Past experience has also shown where "rarely" the VCF/BED file didn't become available, and needed someone to contact FTDNA to fix the situation. Unfortunately, I do expect this will likely continue.

Mikewww
11-30-2017, 03:04 AM
It had been my experience with the "old" Big Y results that the VCF/BED file typically appeared the day after the Big Y results are posted. I don't know if this still holds true or not.
For L21 results I used to directly email and ask on the day of the posting. Generally, people almost all got back by the next day so it appears that VCF/BED files are available on the day of or the next morning. There doesn't appear to be any change although the GAP "Lab Results Received" report is lagging.

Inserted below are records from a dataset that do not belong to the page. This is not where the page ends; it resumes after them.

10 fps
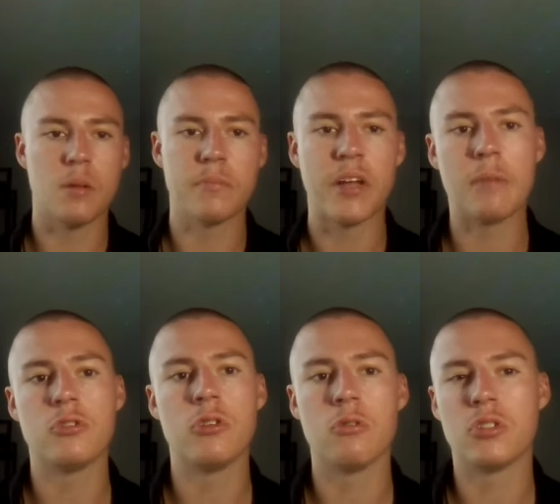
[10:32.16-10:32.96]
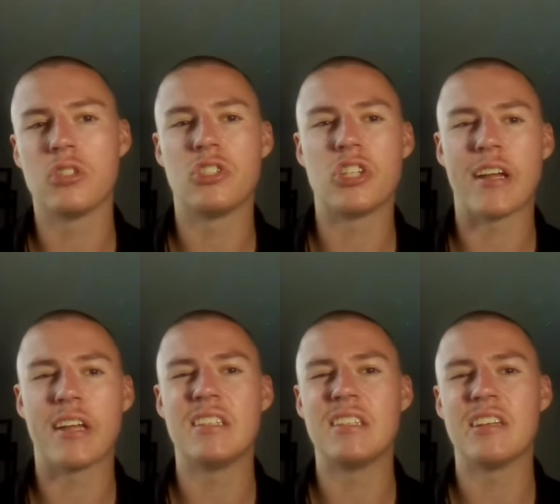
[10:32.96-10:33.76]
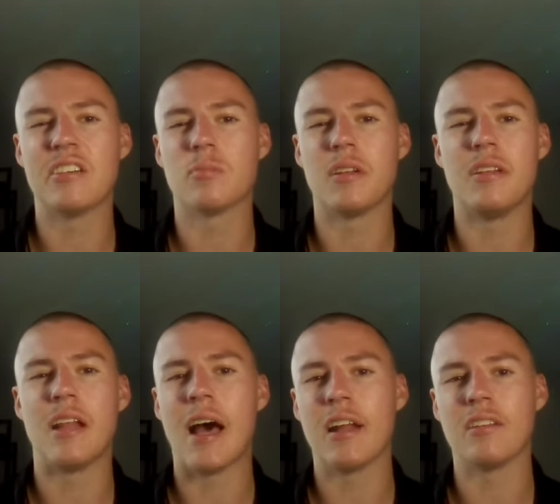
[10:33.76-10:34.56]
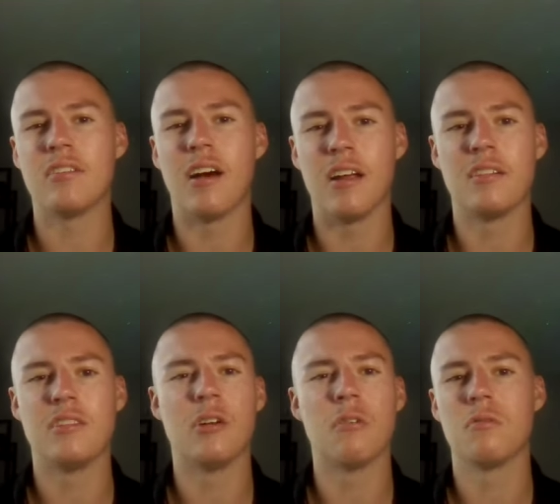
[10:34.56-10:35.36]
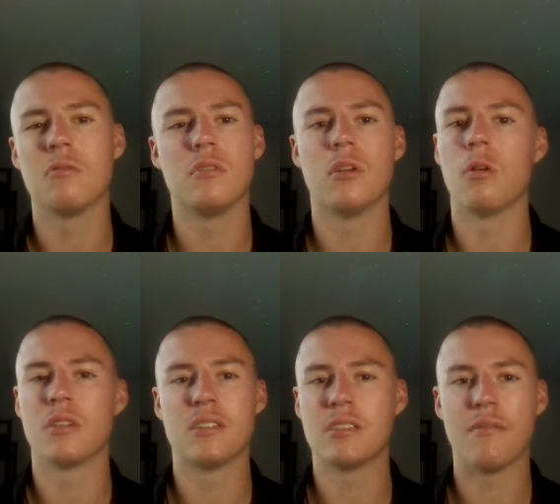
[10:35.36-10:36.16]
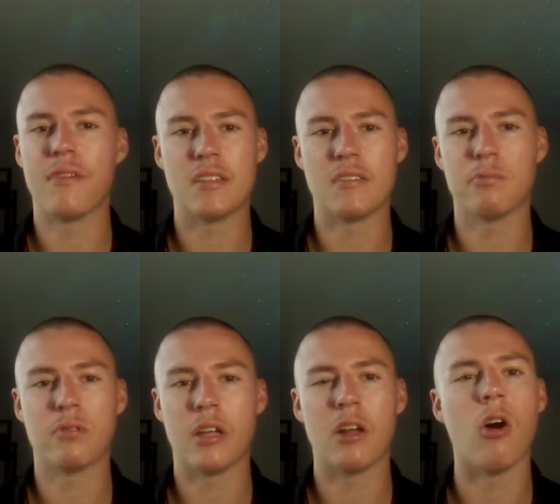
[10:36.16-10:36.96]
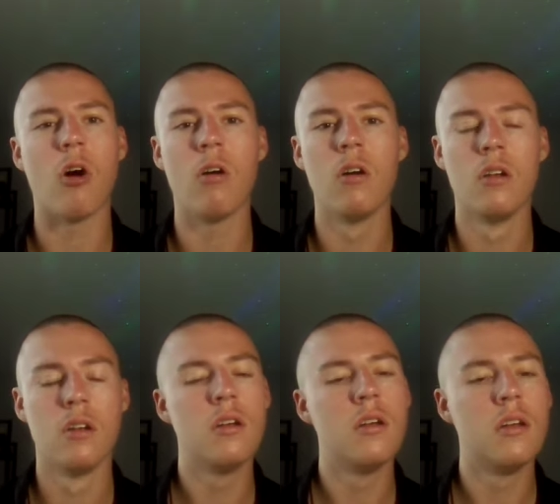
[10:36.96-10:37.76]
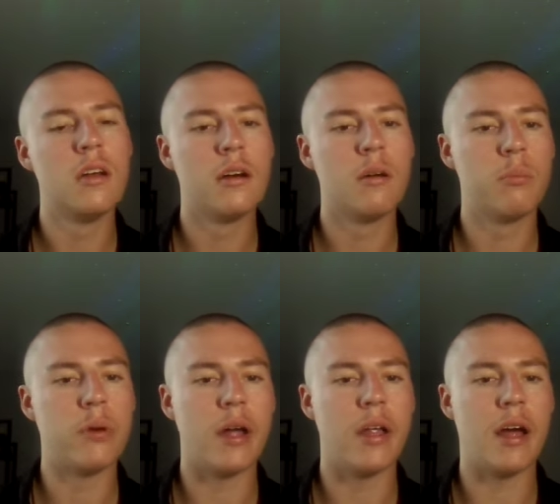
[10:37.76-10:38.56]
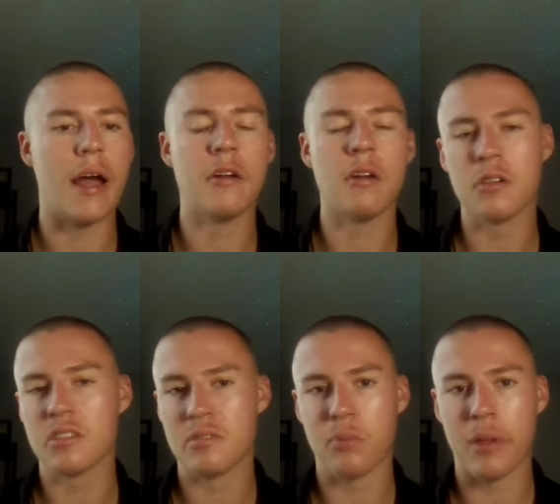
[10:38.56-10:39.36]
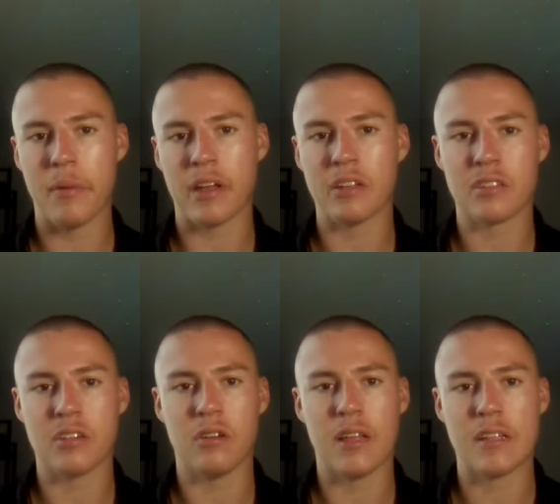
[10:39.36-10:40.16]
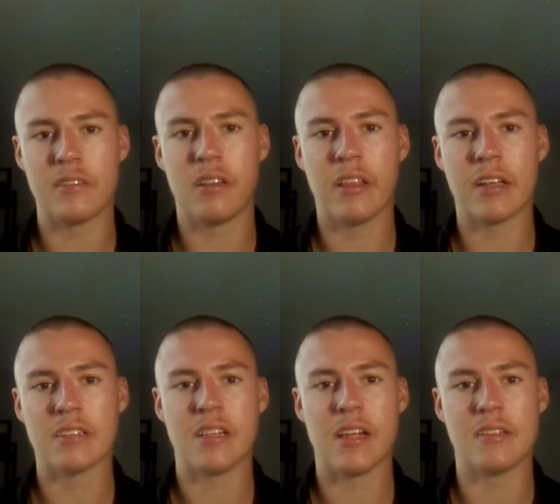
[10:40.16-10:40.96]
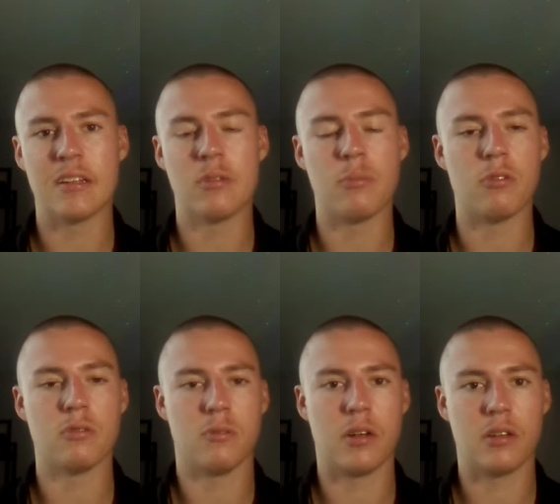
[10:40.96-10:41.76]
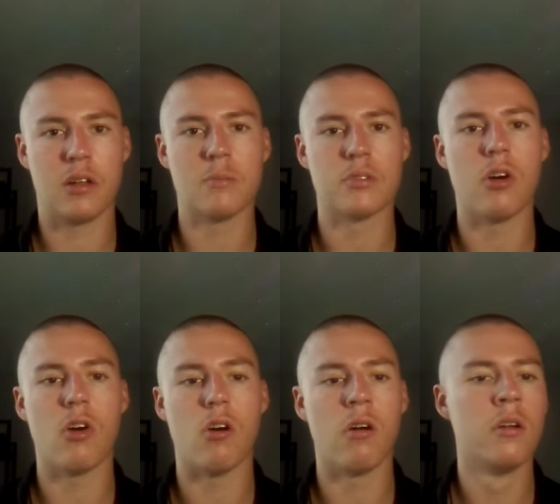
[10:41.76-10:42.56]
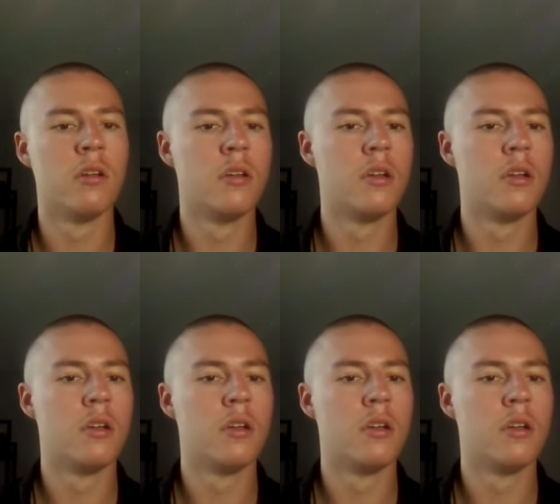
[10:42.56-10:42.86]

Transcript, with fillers: Sometimes you notice his checking details, but not a ton. You don't notice his defensive play at all. But I notice his playmaking skill. That's the thing that stands out the most when it comes to Hall.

Just as a reminder, I asked FTDNA to add a project admin option to be notified by email when the Big Y results come in. I think that one is simple enough they'll do quickly.

rms2
01-06-2018, 09:30 PM
Aha! YFull's new tree, version 6.01, is up.

Here's the R1b part:

R1b Tree (https://www.yfull.com/tree/R1b/)

Nothing new for my bunch, but we can't get a BAM file for our latest guy to submit to YFull, and we still have three Big Y tests pending.

Wolds Wanderer
01-06-2018, 09:56 PM
I'm the same. I've now got three project members waiting to download their BAM files.